Lacuna e obscuridade da lei nascem porque a vida em sociedade sofre mudanças, acompanhando o natural progresso. E o Direito, por ser dinâmico, caminha no sentido de acompanhar essa evolução. Em algum momento da vida é possível que ocorra algum fato não previsto em lei, estando presente a lacuna, cabendo ao juiz decidir para não deixar o jurisdicionado sem uma resposta.
O novo CPC impôs ao magistrado o dever de, em cada caso concreto, buscar a solução para preencher as omissões, as lacunas e as obscuridades da lei. Primeiro, o imperativo infere-se do art. 4º, da Lei de Introdução às Normas do Direito Brasileiro, segundo o qual “quando a lei for omissa, o juiz decidirá o caso de acordo com a analogia, os costumes e os princípios gerais de direito”. Infere-se, por último, da previsão do art. 140, do CPC, que consagra o princípio da proibição do “non liquet”, ou seja, da vedação da denegação de entrega da tutela jurisdicional, “verbis”: “O juiz não se exime de decidir sob a alegação de lacuna ou obscuridade do ordenamento jurídico”.
“Assim sendo - diz Maria Helena Diniz, em sua obra “As lacunas no direito”, 7ª edição, São Paulo, Saraiva -, sempre haverá um direito para quaisquer relações que se instaurarem no convívio social, por mais intricadas, heterogêneas ou excêntricas que sejam”. Em outras palavras, o juiz deve encontrar a regra aplicável na ausência, na lacuna ou na obscuridade da lei, procurando outras fontes para entregar ao jurisdicionado o Direito buscado e almejado.
Por analogia, entende-se em aplicar uma disposição legal a um caso não qualificado normativamente, mas que possui algo semelhante com o fato típico por ela previsto. O uso do costume, por sua vez, entrará em cena quando a lei for omissa e não for possível a utilização da analogia. E os princípios gerais do direito serão invocados pelo juiz quando não houver lei ou costume aplicável ao ponto controvertido.

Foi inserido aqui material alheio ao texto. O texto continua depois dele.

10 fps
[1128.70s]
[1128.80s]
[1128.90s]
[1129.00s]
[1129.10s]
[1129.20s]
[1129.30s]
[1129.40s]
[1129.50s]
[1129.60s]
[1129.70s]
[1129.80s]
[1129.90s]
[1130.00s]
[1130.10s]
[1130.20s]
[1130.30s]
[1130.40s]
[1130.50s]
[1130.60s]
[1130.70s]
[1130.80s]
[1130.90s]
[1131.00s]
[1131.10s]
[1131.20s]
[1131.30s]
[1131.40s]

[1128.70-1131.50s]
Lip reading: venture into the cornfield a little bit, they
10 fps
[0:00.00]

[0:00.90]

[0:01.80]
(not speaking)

Por fim, segundo Lenio Luiz Streck, em sua obra “Hermenêutica jurídica e(m) crise: uma exploração hermenêutica da construção do direito”, p. 103, “é necessário distinguir bem as fórmulas ‘lacunas na lei’ e ‘lacunas no direito’”.

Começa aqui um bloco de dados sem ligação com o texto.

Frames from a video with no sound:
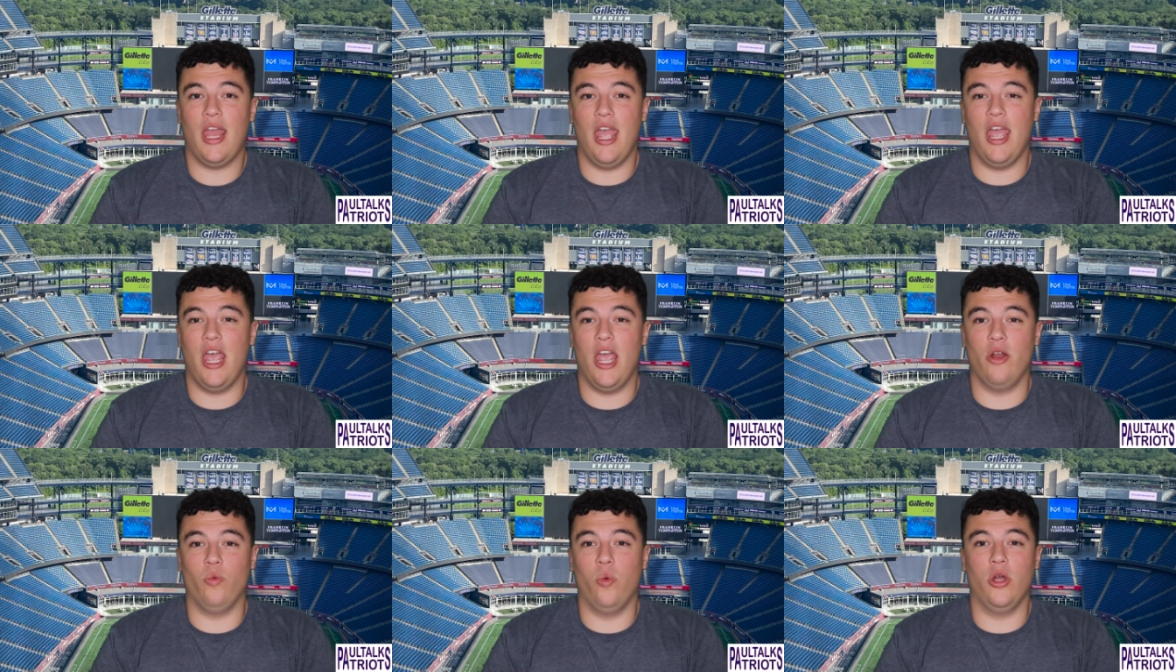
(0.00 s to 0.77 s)

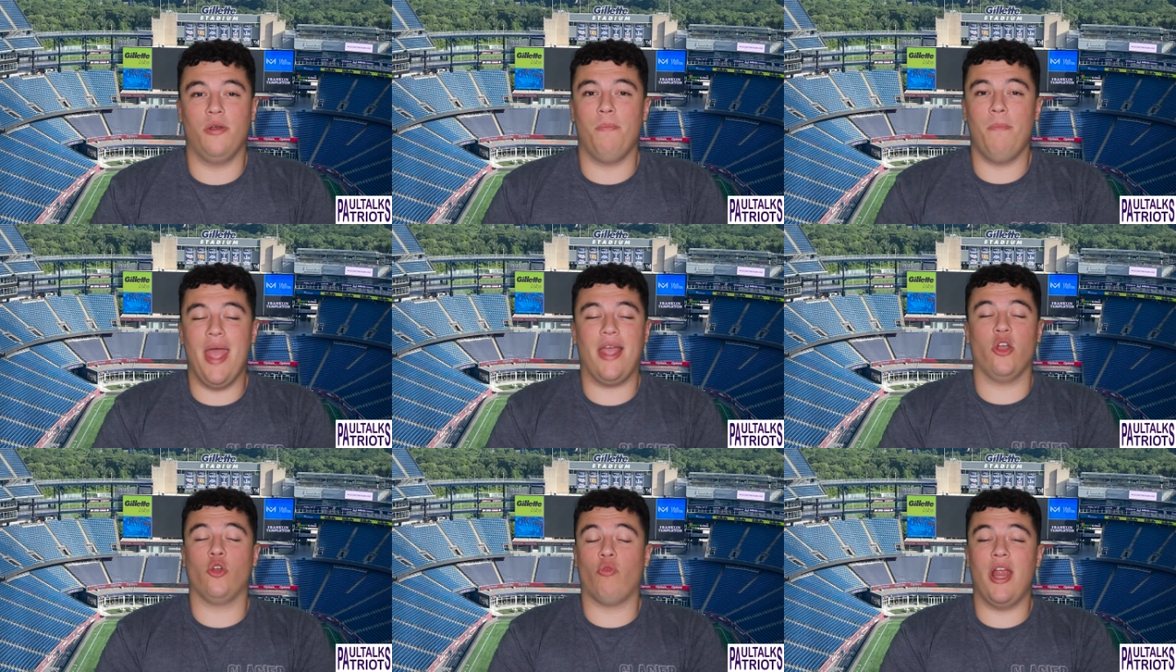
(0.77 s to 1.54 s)
and would make
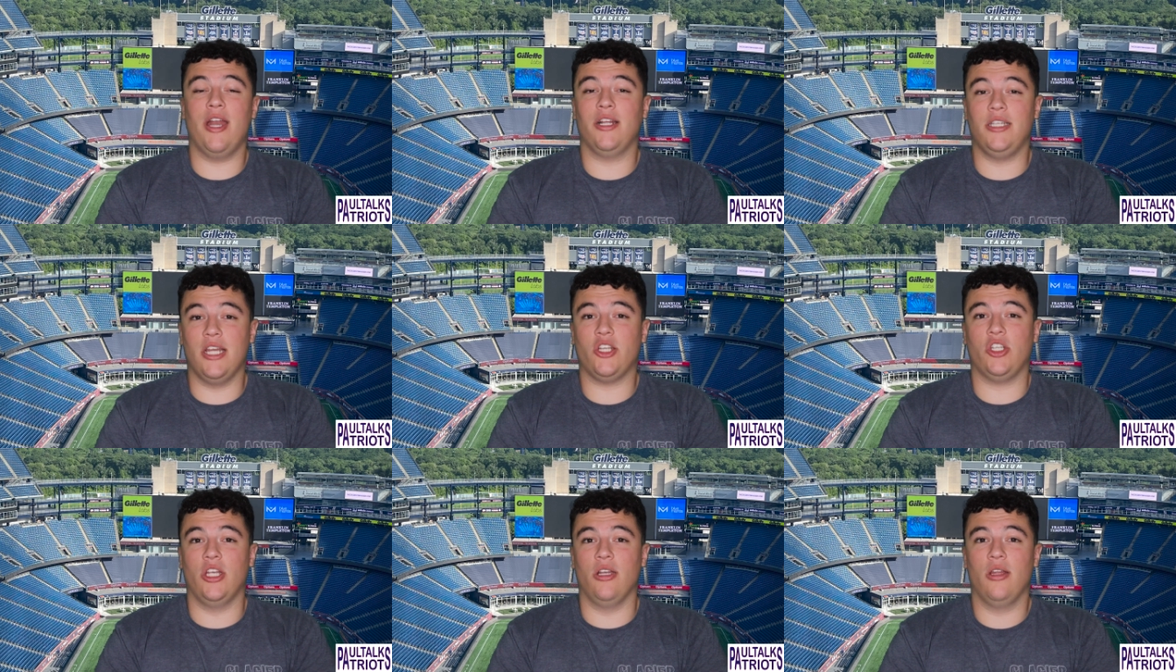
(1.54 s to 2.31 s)
a great
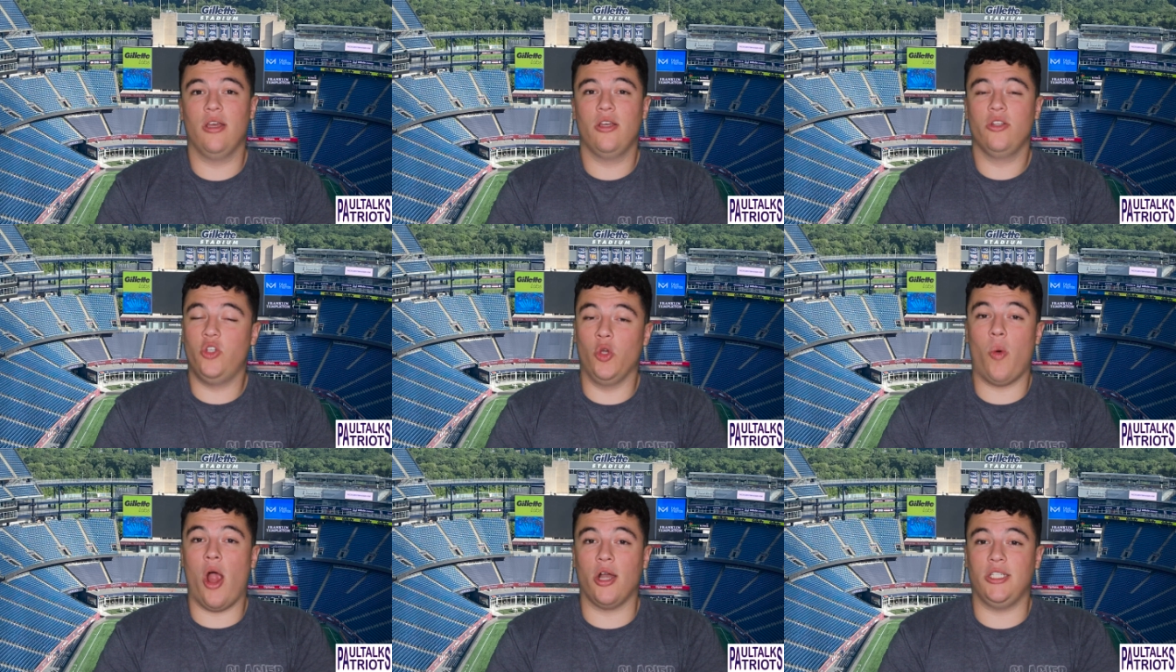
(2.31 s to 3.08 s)
addition
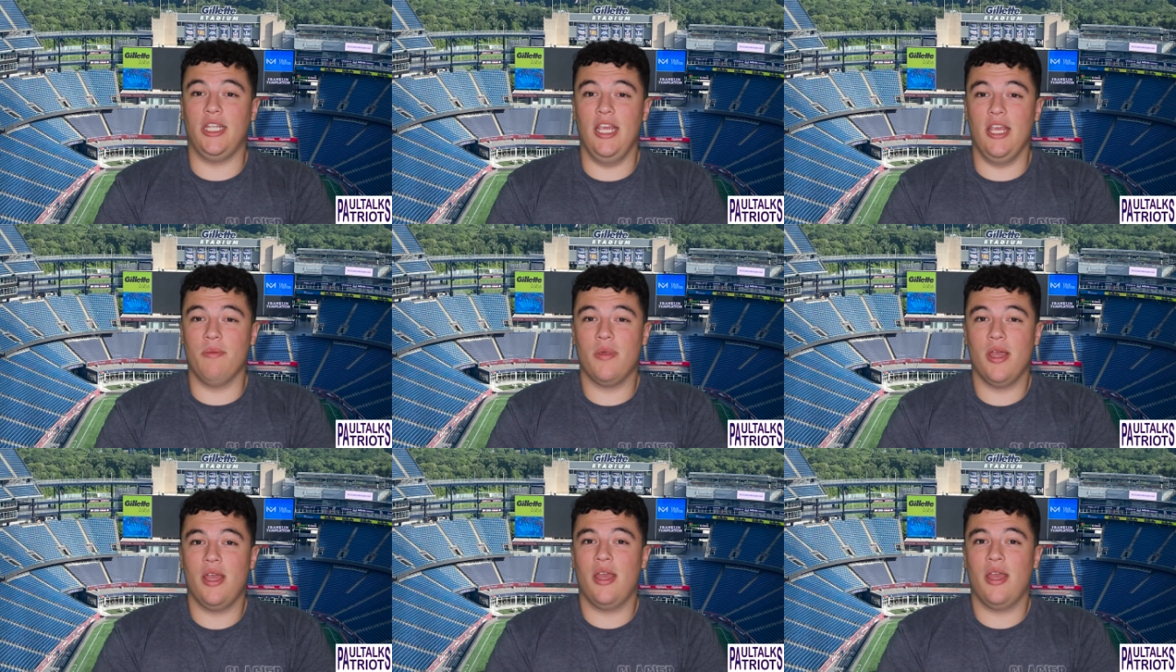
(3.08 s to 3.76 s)
to our team.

É possível, ensina a doutrina, cogitar-se de “lacunas da lei”, quando ocorrente um fato não tipificado no direito legislado. Mas, não em “lacunas no direito”. Porque no Direito haverá sempre uma solução para cada caso concreto como fenômeno de regulação social e fonte inspiradora para a efetivação dos princípios de jurídico, de justo e de justiça.